▶ Items from a dataset

******

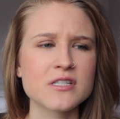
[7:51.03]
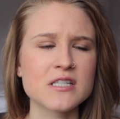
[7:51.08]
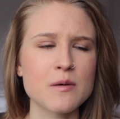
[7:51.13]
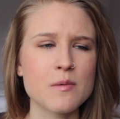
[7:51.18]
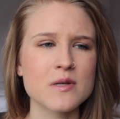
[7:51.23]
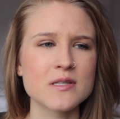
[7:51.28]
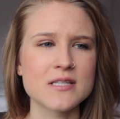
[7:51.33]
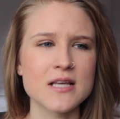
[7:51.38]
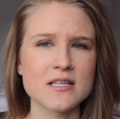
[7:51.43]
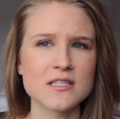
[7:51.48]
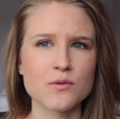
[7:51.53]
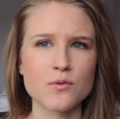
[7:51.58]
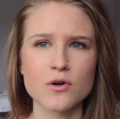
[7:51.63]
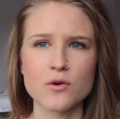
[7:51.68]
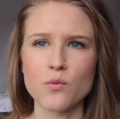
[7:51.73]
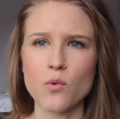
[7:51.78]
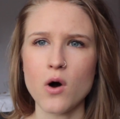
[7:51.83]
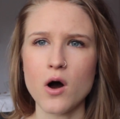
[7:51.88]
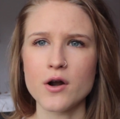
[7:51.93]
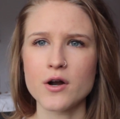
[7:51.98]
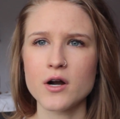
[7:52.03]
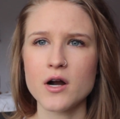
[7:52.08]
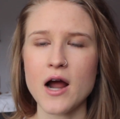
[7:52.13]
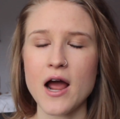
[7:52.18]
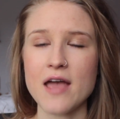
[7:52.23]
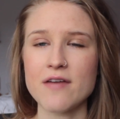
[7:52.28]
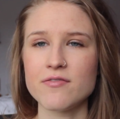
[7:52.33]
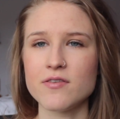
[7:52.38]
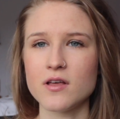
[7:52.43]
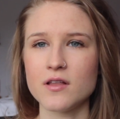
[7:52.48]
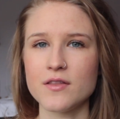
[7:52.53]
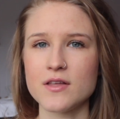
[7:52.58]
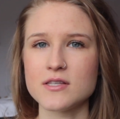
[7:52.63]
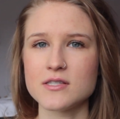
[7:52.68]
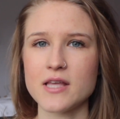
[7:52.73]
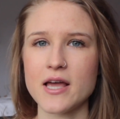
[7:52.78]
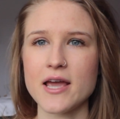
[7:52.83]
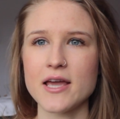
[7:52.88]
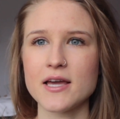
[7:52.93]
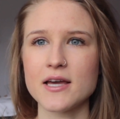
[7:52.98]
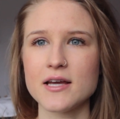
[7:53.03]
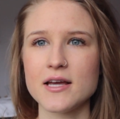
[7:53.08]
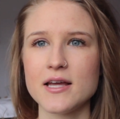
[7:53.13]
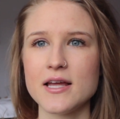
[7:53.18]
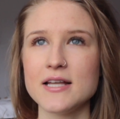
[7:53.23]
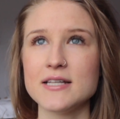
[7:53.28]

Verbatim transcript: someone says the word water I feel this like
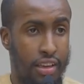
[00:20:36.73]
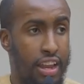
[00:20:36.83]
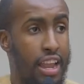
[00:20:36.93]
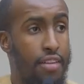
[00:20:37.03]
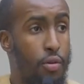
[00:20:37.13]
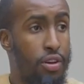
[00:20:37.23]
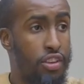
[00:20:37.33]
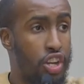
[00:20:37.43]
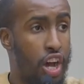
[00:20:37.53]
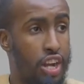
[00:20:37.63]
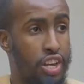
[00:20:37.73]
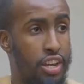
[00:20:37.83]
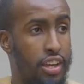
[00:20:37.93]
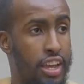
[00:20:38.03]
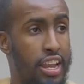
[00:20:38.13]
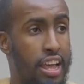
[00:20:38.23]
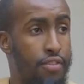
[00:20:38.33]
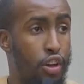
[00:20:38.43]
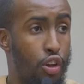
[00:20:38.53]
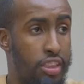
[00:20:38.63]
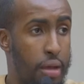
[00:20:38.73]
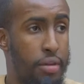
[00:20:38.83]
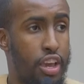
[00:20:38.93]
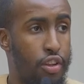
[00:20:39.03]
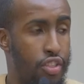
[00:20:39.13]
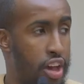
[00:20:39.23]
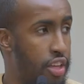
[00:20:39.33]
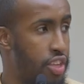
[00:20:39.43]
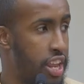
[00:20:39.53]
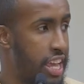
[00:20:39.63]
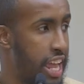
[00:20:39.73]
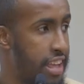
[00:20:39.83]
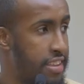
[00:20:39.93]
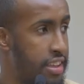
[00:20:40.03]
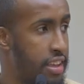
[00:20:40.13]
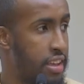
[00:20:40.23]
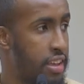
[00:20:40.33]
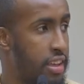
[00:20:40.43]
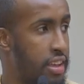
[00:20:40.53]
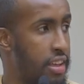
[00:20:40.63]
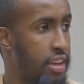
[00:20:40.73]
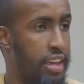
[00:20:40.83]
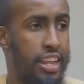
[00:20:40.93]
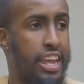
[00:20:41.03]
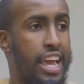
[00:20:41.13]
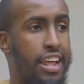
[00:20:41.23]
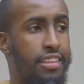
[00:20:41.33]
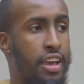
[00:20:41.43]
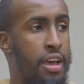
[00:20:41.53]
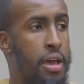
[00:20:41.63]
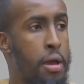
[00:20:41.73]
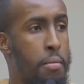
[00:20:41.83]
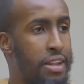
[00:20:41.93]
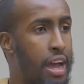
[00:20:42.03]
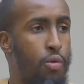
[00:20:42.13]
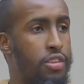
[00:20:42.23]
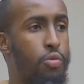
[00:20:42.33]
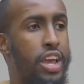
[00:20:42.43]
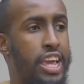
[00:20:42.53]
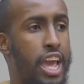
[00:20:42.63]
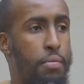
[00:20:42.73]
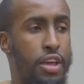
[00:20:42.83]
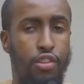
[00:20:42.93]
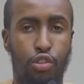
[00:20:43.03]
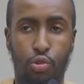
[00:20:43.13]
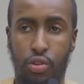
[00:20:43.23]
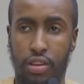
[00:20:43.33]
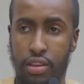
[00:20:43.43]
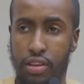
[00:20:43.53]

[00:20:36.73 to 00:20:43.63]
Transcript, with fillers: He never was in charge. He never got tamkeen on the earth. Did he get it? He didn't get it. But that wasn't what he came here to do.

******

▶ WORK ORDER
Print exactly the lines from the first line of the records above through the line containing "[00:20:36.73 to 00:20:43.63]", leaving out the pictures.

▶ FINAL ANSWER
[7:51.03]
[7:51.08]
[7:51.13]
[7:51.18]
[7:51.23]
[7:51.28]
[7:51.33]
[7:51.38]
[7:51.43]
[7:51.48]
[7:51.53]
[7:51.58]
[7:51.63]
[7:51.68]
[7:51.73]
[7:51.78]
[7:51.83]
[7:51.88]
[7:51.93]
[7:51.98]
[7:52.03]
[7:52.08]
[7:52.13]
[7:52.18]
[7:52.23]
[7:52.28]
[7:52.33]
[7:52.38]
[7:52.43]
[7:52.48]
[7:52.53]
[7:52.58]
[7:52.63]
[7:52.68]
[7:52.73]
[7:52.78]
[7:52.83]
[7:52.88]
[7:52.93]
[7:52.98]
[7:53.03]
[7:53.08]
[7:53.13]
[7:53.18]
[7:53.23]
[7:53.28]

Verbatim transcript: someone says the word water I feel this like
[00:20:36.73]
[00:20:36.83]
[00:20:36.93]
[00:20:37.03]
[00:20:37.13]
[00:20:37.23]
[00:20:37.33]
[00:20:37.43]
[00:20:37.53]
[00:20:37.63]
[00:20:37.73]
[00:20:37.83]
[00:20:37.93]
[00:20:38.03]
[00:20:38.13]
[00:20:38.23]
[00:20:38.33]
[00:20:38.43]
[00:20:38.53]
[00:20:38.63]
[00:20:38.73]
[00:20:38.83]
[00:20:38.93]
[00:20:39.03]
[00:20:39.13]
[00:20:39.23]
[00:20:39.33]
[00:20:39.43]
[00:20:39.53]
[00:20:39.63]
[00:20:39.73]
[00:20:39.83]
[00:20:39.93]
[00:20:40.03]
[00:20:40.13]
[00:20:40.23]
[00:20:40.33]
[00:20:40.43]
[00:20:40.53]
[00:20:40.63]
[00:20:40.73]
[00:20:40.83]
[00:20:40.93]
[00:20:41.03]
[00:20:41.13]
[00:20:41.23]
[00:20:41.33]
[00:20:41.43]
[00:20:41.53]
[00:20:41.63]
[00:20:41.73]
[00:20:41.83]
[00:20:41.93]
[00:20:42.03]
[00:20:42.13]
[00:20:42.23]
[00:20:42.33]
[00:20:42.43]
[00:20:42.53]
[00:20:42.63]
[00:20:42.73]
[00:20:42.83]
[00:20:42.93]
[00:20:43.03]
[00:20:43.13]
[00:20:43.23]
[00:20:43.33]
[00:20:43.43]
[00:20:43.53]

[00:20:36.73 to 00:20:43.63]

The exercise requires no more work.